I have a 4 Gb csv file to load in my 16Gb machine, fread
and read.csv
can't load it at once, they return memory errors.
So I decided to read the file by chunks, and it worked (after one hour or so), and I get a list of data.frames
that takes 2.5 Gb if I trust the Environment tab in RStudio
, and 1.2 Gb when saved as an RDS.
The issue I have now is concatenating everything back into a big data.frame
. from what I understand rbindlist
is the most efficient solution (or is it bind_rows
?), but in my case it still uses too much memory.
I think I can solve this by using rbindlist
on list items n
by n
, then recursively up to when I get my final list. This n
number would have to be calibrated manually though and this process is really ugly (on top of this annoying csv importation).

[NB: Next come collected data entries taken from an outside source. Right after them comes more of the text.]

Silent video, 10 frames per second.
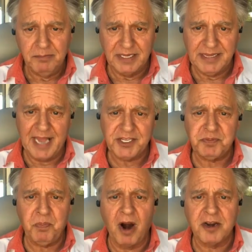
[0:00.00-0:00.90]
But that
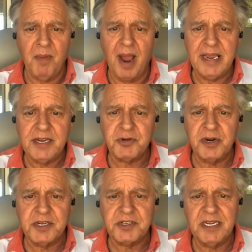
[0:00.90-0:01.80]
sparked my
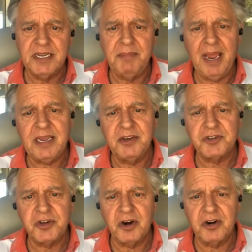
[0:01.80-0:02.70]
interest in making
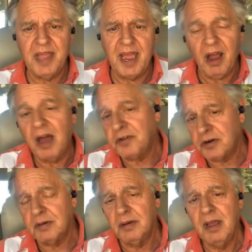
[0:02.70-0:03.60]
sure that
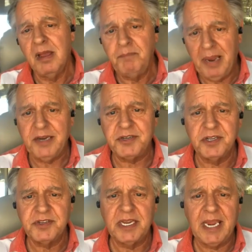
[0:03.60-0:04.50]
other
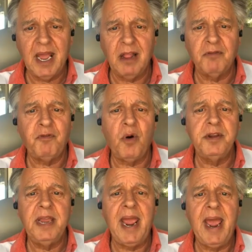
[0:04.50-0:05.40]
patients in
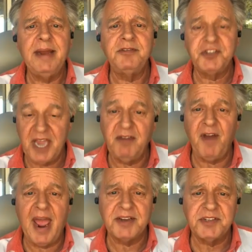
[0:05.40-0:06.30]
California had safe
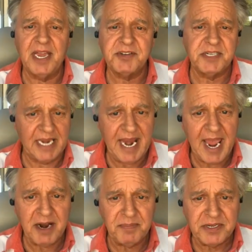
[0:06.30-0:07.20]
access to
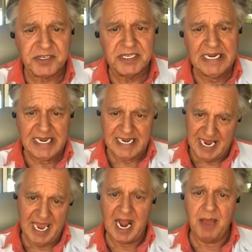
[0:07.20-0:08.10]
cannabis.
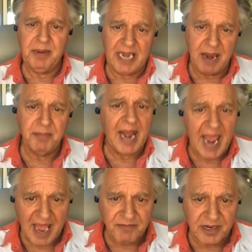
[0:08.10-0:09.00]
And I became an
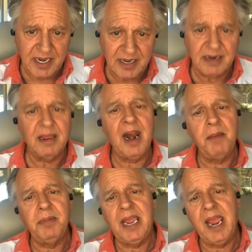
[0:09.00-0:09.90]
advocate, and
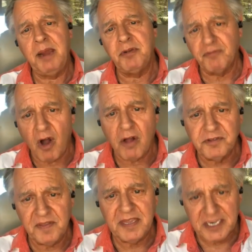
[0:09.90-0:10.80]
I became
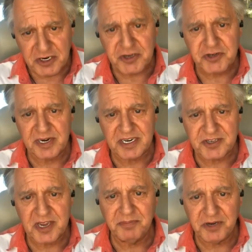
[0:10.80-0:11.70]
involved in the industry to
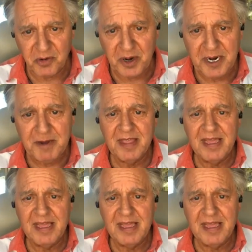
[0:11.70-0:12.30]
some degree.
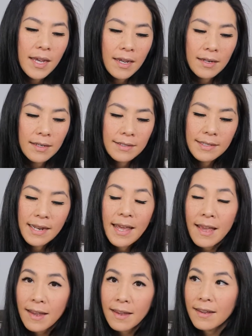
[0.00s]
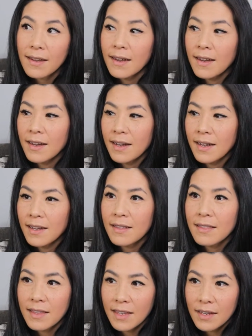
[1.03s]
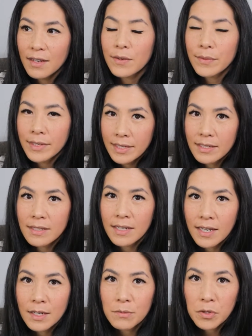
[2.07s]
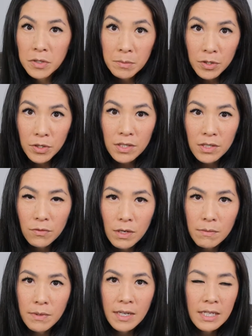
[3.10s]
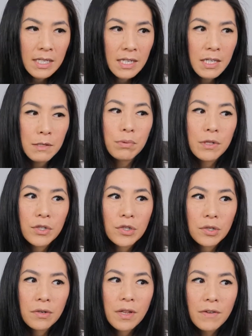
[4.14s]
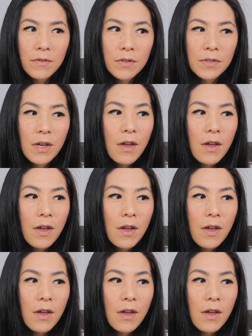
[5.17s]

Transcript: and I said, hey, I think we need to take him to the emergency room because his blood sugar levels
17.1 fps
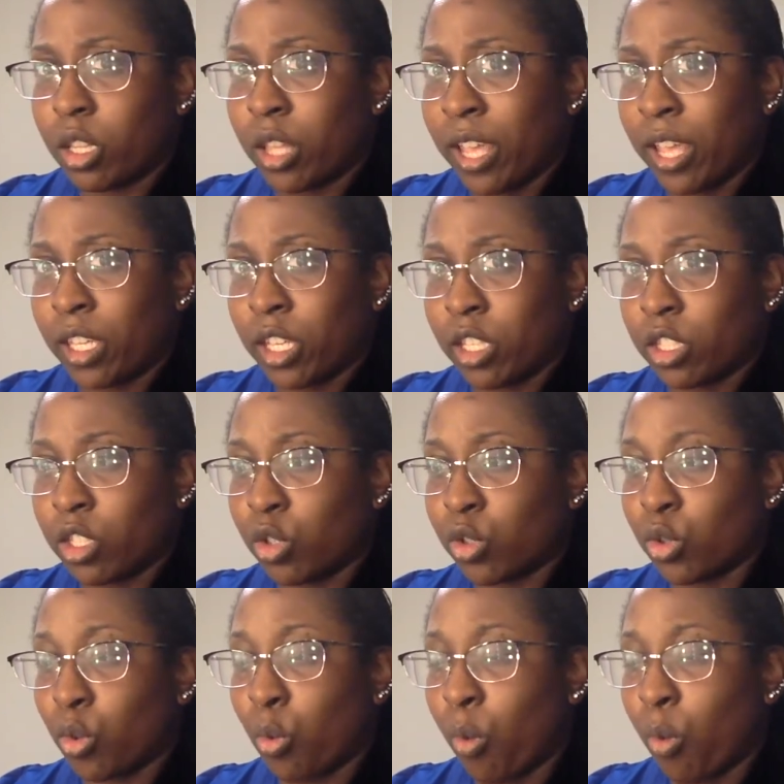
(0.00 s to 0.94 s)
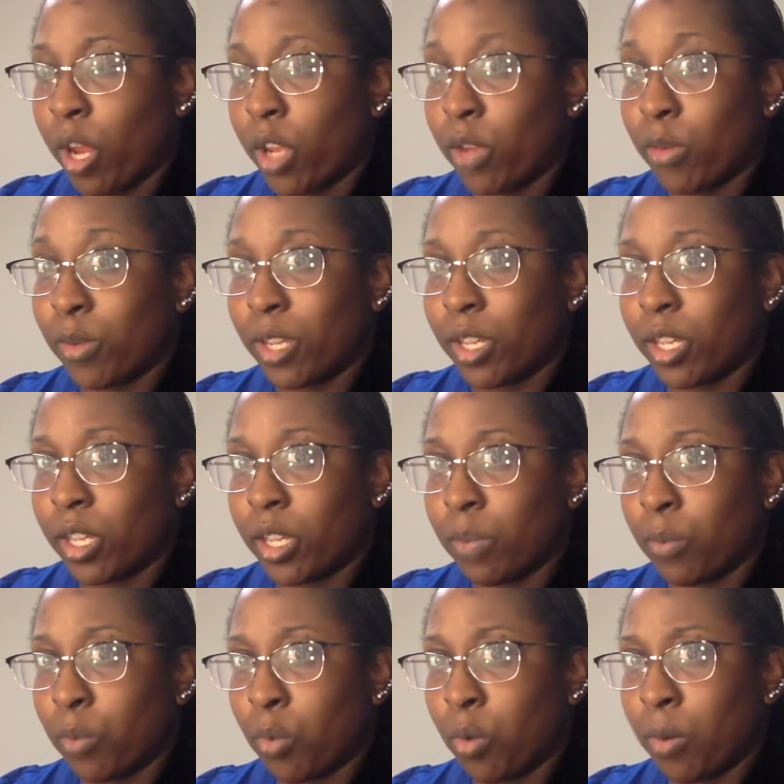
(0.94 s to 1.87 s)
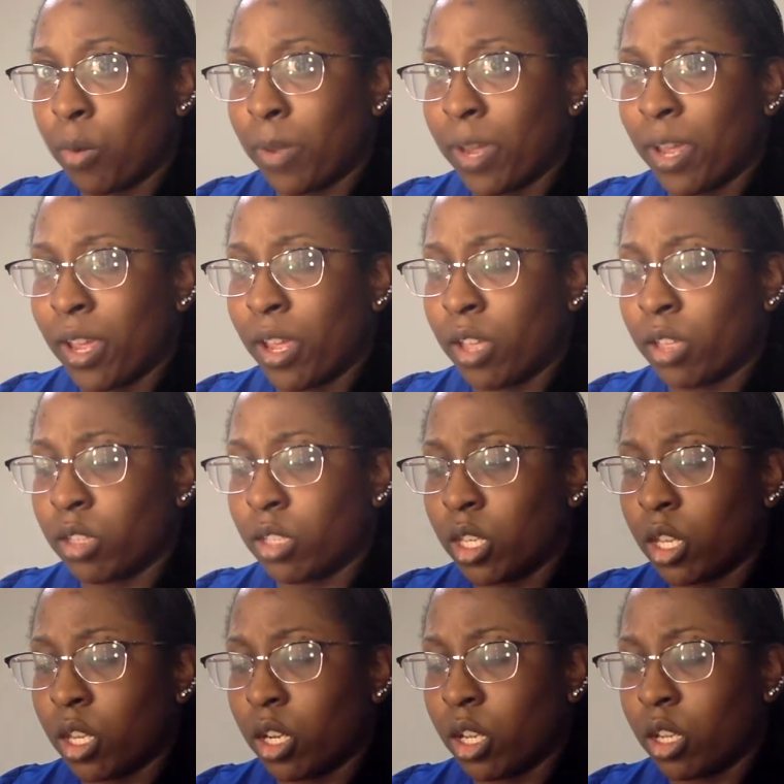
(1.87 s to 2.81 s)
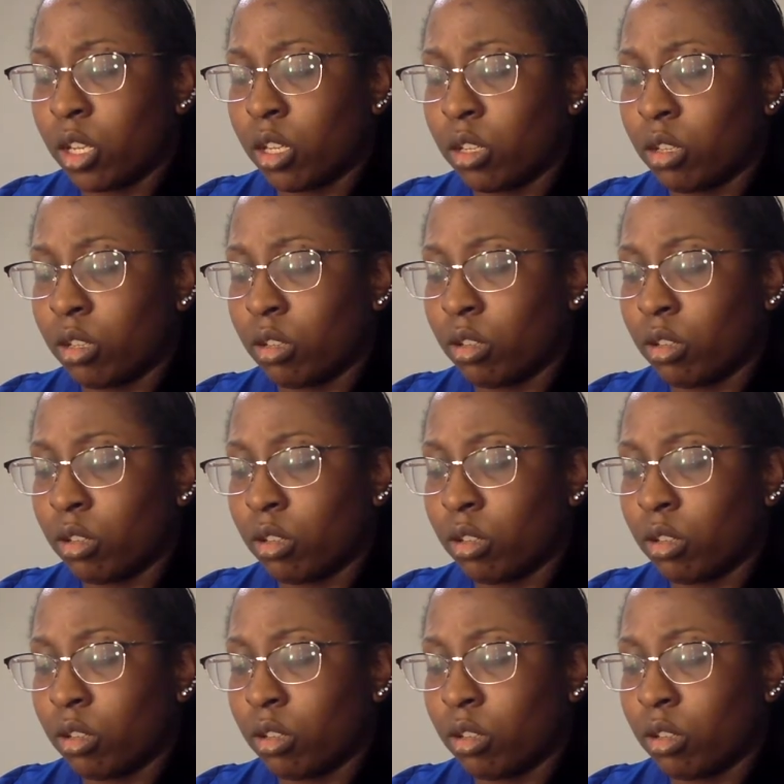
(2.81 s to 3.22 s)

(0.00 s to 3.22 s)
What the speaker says: I guess there's a way you can get more by getting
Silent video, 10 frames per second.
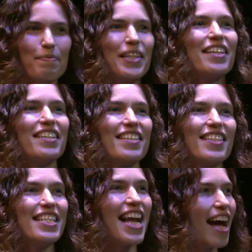
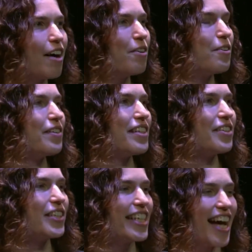because now
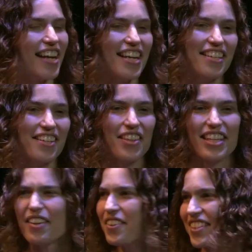you look at it and you
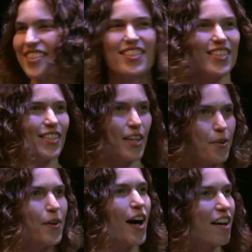think, oh, this is
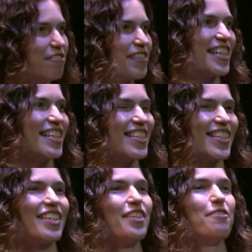so obvious.
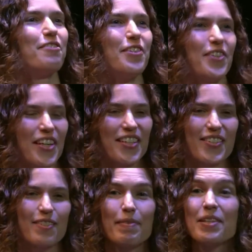Like, of
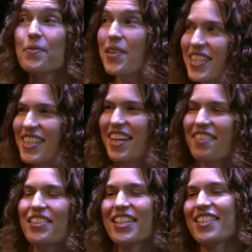course. But it wasn't
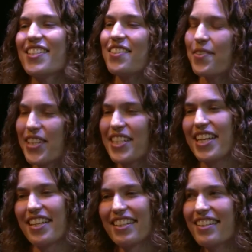obvious in
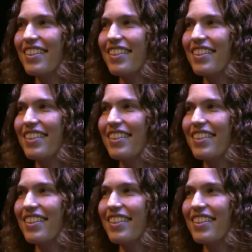2010.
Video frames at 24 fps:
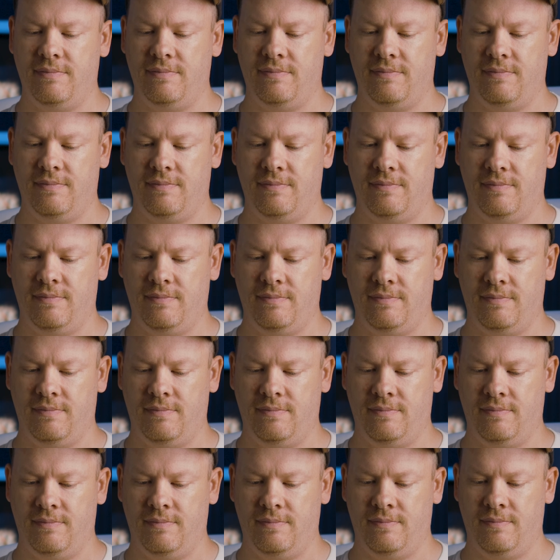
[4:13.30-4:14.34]

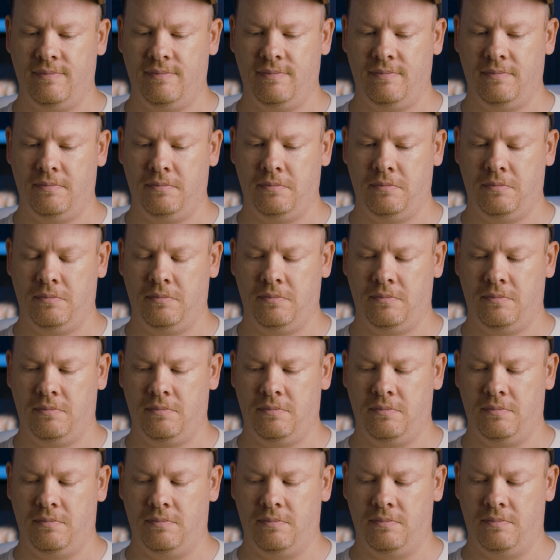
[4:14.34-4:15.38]

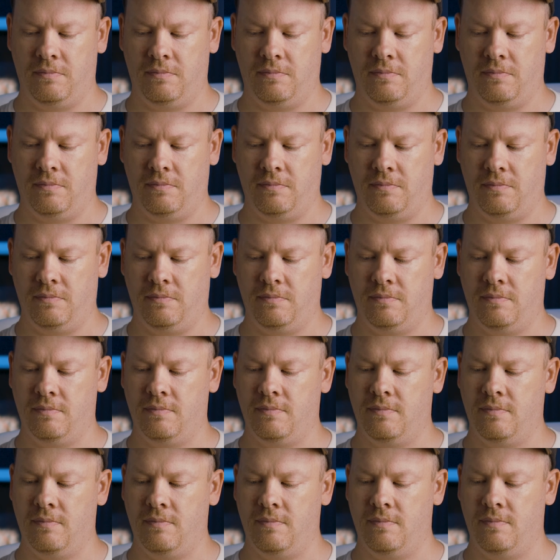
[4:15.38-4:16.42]
[no speech]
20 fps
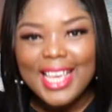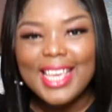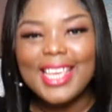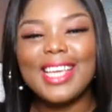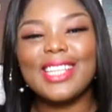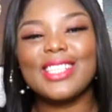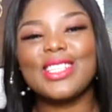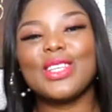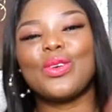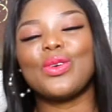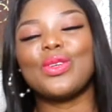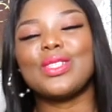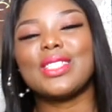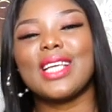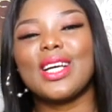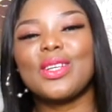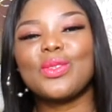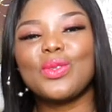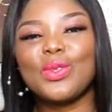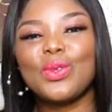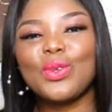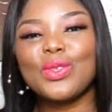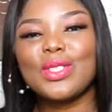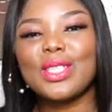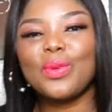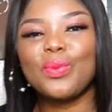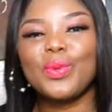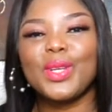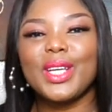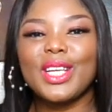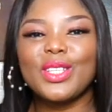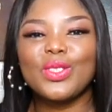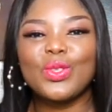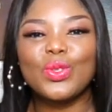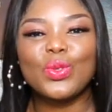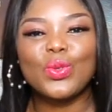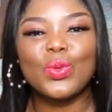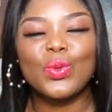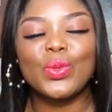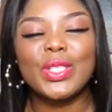Get in contact with us and we'll get you
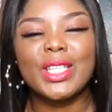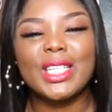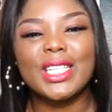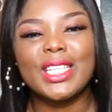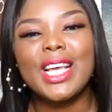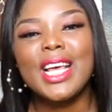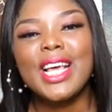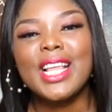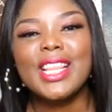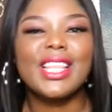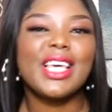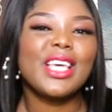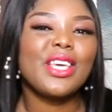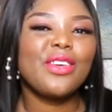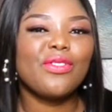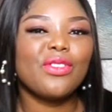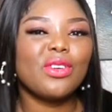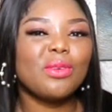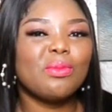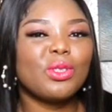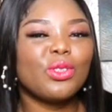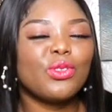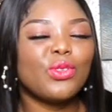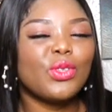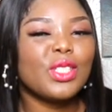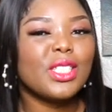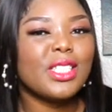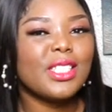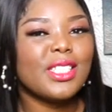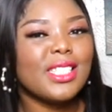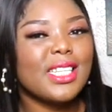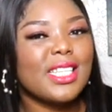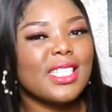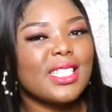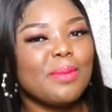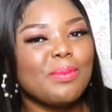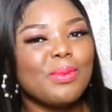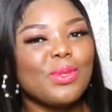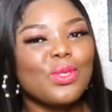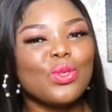sorted. Thank you very much for watching today's
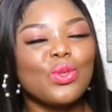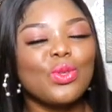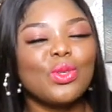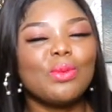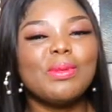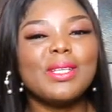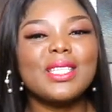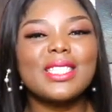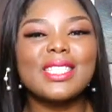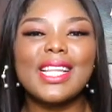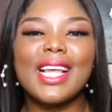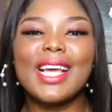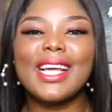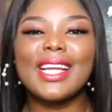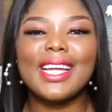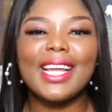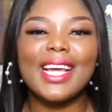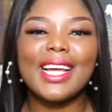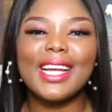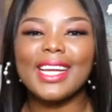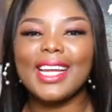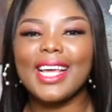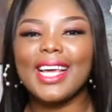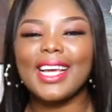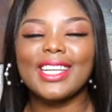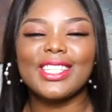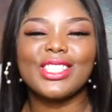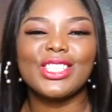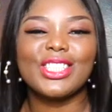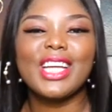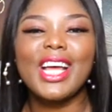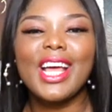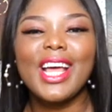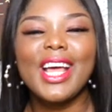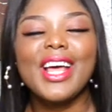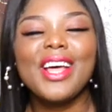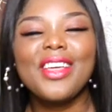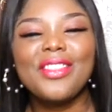episode. Please like, and share.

Another idea that crossed my mind is to find a way to feed an SQLite database from my loaded data, and then query it from R (I'll only do subset
, min
and max
operations on the data).
Can I do better than this ?
My data is only made of integer
and double
, if it makes a difference.
Sounds like bigmemory
might have just enough functionality for your problem
require(bigmemory)
You can read files in as a big.matrix
with
read.big.matrix(filename, sep = ",", header = FALSE, col.names = NULL,
row.names = NULL, has.row.names = FALSE, ignore.row.names = FALSE,
type = NA, skip = 0, separated = FALSE, backingfile = NULL,
backingpath = NULL, descriptorfile = NULL, binarydescriptor = FALSE,
extraCols = NULL, shared = TRUE)
Even with a simple example like iris
, you can see memory savings
x <- as.big.matrix(iris)
options(bigmemory.allow.dimnames=TRUE)
colnames(x) <- c("A", "B", "C", "D", "E")
object.size(x)
# 664 bytes
object.size(iris)
# 7088 bytes
Subsetting big.matrices
is limited but some functionality is provided with mwhich
Subset if column 1 is <= 5
, AND column 2 <= 4
x[mwhich(x, 1:2, list(c(5), c(4)), list(c('le'), c('le')), 'AND'),]
# A B C D E
# 2 4.9 3.0 1.4 0.2 1
# 3 4.7 3.2 1.3 0.2 1
# 4 4.6 3.1 1.5 0.2 1
# 5 5.0 3.6 1.4 0.2 1
# etc
NOTE the result of a subset operation is a regular matrix. You can convert a regular matrix to big.matrix with as.big.matrix()
biganalytics
provides more functionality with big.matrices
require(biganalytics)
colmin(x, cols = 1:2, na.rm = FALSE)
# A B
# 4.3 2.0
colmax(x, cols = 1:2, na.rm = FALSE)
# A B
# 7.9 4.4
Finally you can output as big.matrix
with
write.big.matrix(...)